I was thinking of a pre-insert and pre-update trigger which could make the translation.  But I'd rather not try to do this one char at a time... translate "..." today to fix today's issue, then "--" tomorrow when that pops up, then the way MS translates double quotes the next day, etc... .  Is there an elegant way to do this ?

Thanks In Advance for any help !
On Fri, Oct 30, 2020 at 9:03 AM David Gauthier <davegauthierpg@gmail.com> wrote:
I was thinking of a pre-insert and pre-update trigger which could make the translation.  But I'd rather not try to do this one char at a time... translate "..." today to fix today's issue, then "--" tomorrow when that pops up, then the way MS translates double quotes the next day, etc... .  Is there an elegant way to do this ?
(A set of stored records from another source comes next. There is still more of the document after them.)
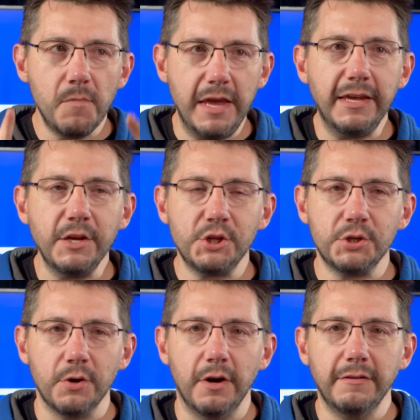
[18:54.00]
making
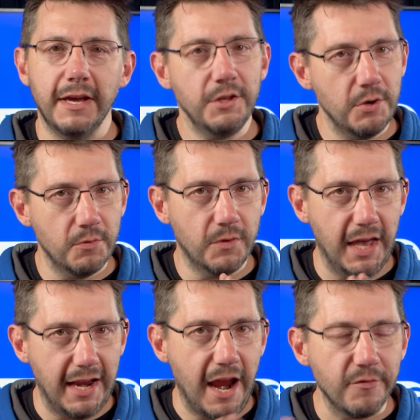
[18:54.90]
sure that you
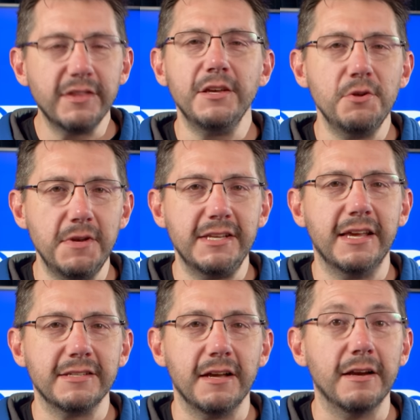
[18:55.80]
get everything you need to
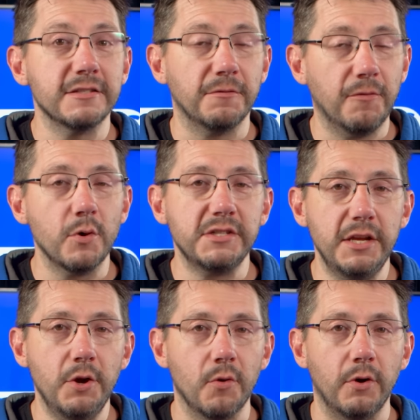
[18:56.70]
get done as a
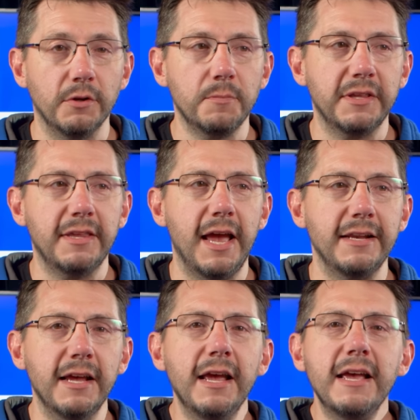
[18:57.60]
14 year old, but
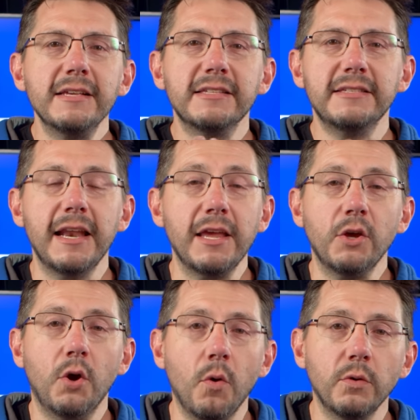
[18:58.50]
then
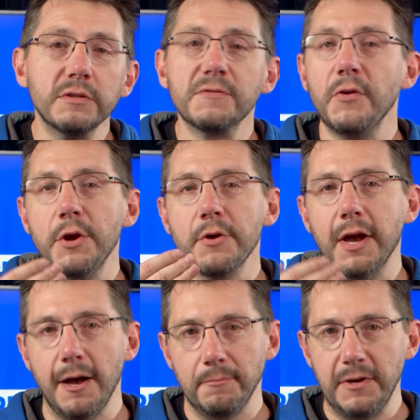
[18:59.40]
setting goals for your
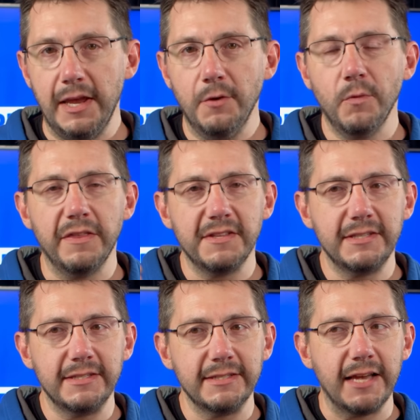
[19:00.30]
company with
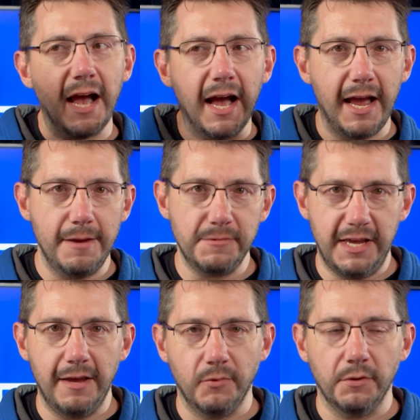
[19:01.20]

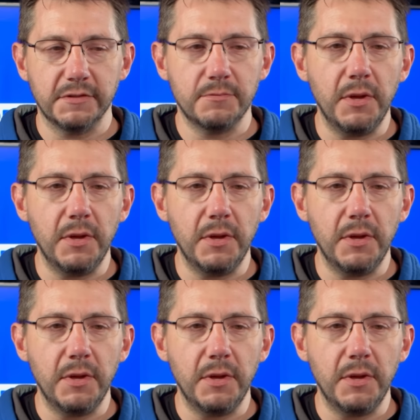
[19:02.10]
timetables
I think the trigger solution is probably the correct one (not sure where else you could inject yourself into the data stream).  It seems inefficient for the trigger to pull its knowledge base from a table - thus code the logic directly within the trigger.  The other side of that equation is that now you need to update schema to change rules instead of adding a row to a table.  Neither is more elegant than the other, rather there is a trade-off here that only you need to make.

Some things to consider:

Can you get a reference from MS on these conversions so you can code them in advance of seeing them appear in data?
Is there some kind of pattern for the ones you know about that you can check for more generally and warn you when the pattern appears but there is not specific rule?
What is the downside of not doing this at all?  Or missing new ones?
Do you need to reverse the process so MS-Access is getting the data it expects?

David J.


On 30/10/2020 16:03, David Gauthier wrote:
psql (11.5, server 11.3) on linux

I'm using MS-Access as a Windows front-end to a PG DB table through ODBC (PostgreSQL Unicode ODBC Driver).  Seems to be working fine except for when users enter "..." as part of a string, MS (in it's infinite wisdom) decides to translate that to what emacs is describing as...
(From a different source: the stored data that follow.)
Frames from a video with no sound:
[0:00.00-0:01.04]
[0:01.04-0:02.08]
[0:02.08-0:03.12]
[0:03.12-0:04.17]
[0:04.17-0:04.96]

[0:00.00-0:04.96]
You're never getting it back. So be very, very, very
character: … (displayed as …) (codepoint 8230, #o20046, #x2026)
preferred charset: unicode (Unicode (ISO10646))
code point in charset: 0x2026

It makes this translation for some users but not others, so I'm assuming it has something to do with how individuals set up their Windows env.  No matter, assume we can't have them change their environment in whatever soln we come up with. 
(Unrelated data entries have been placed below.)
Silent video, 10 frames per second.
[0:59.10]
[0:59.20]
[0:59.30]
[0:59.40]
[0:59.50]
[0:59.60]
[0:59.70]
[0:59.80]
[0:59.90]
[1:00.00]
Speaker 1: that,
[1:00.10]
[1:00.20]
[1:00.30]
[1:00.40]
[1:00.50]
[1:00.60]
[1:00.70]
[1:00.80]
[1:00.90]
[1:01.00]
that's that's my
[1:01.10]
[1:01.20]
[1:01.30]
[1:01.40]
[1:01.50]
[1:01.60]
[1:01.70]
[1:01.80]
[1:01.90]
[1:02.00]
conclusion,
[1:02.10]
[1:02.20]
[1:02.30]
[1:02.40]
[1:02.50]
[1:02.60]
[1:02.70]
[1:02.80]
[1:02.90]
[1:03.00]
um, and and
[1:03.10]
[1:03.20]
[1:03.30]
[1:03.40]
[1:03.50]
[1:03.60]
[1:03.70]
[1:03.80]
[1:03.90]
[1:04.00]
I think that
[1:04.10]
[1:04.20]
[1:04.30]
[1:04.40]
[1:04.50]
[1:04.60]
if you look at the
I want to change the 0x2026 to the 3 periods which the user entered.

I was thinking of a pre-insert and pre-update trigger which could make the translation.  But I'd rather not try to do this one char at a time... translate "..." today to fix today's issue, then "--" tomorrow when that pops up, then the way MS translates double quotes the next day, etc... .  Is there an elegant way to do this ?

Thanks In Advance for any help !


IMHO this is the spelling functionality from Office/Access "correcting" your typing, you can probably see it happening as you type and tapping the escape key immediately afterwards undoes the "suggestion". You're right in that it would need either a desktop change per user or a translation table. You can find all the changes though and do them all at once which saves your "next day, next day...." issue?

Tim Clarke

 

Telephone: Witham: +44(0)1376 503500 | London: +44 (0)20 3009 0853 | Frankfurt: +49 (0)69 7191 6000 | Hong Kong: +852 5803 1687 | Toronto: +1 647 503 2848
Web: https://www.manifest.co.uk/

 

Minerva Analytics Ltd - A Solactive Company
9 Freebournes Court | Newland Street | Witham | Essex | CM8 2BL | United Kingdom


Copyright: This e-mail may contain confidential or legally privileged information. If you are not the named addressee you must not use or disclose such information, instead please report it to admin@minerva.info
Legal: Minerva Analytics is the trading name of: Minerva Analytics Ltd: Registered in England Number 11260966 & The Manifest Voting Agency Ltd: Registered in England Number 2920820 Registered Office at above address. Please Click Here https://www.manifest.co.uk/legal/ for further information.

Next question, how does one actually replace the thing ?
replace(thestring,0x2026,'...') 
... isn't going to fly. 
Working with binary values in PG isn't at the top of my resume :-)


On Fri, Oct 30, 2020 at 12:20 PM Tim Clarke <tim.clarke@minerva.info> wrote:

On 30/10/2020 16:03, David Gauthier wrote:
psql (11.5, server 11.3) on linux

I'm using MS-Access as a Windows front-end to a PG DB table through ODBC (PostgreSQL Unicode ODBC Driver).  Seems to be working fine except for when users enter "..." as part of a string, MS (in it's infinite wisdom) decides to translate that to what emacs is describing as...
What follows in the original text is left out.